WORK TO BE COMPLETED: Nothing in the data may be altered as it is transcribed.

DATA:
=== Section Start ===

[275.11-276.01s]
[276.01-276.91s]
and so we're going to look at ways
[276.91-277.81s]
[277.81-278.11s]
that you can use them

=== Section End ===

ANSWER SECTION:
[275.11-276.01s]
[276.01-276.91s]
and so we're going to look at ways
[276.91-277.81s]
[277.81-278.11s]
that you can use them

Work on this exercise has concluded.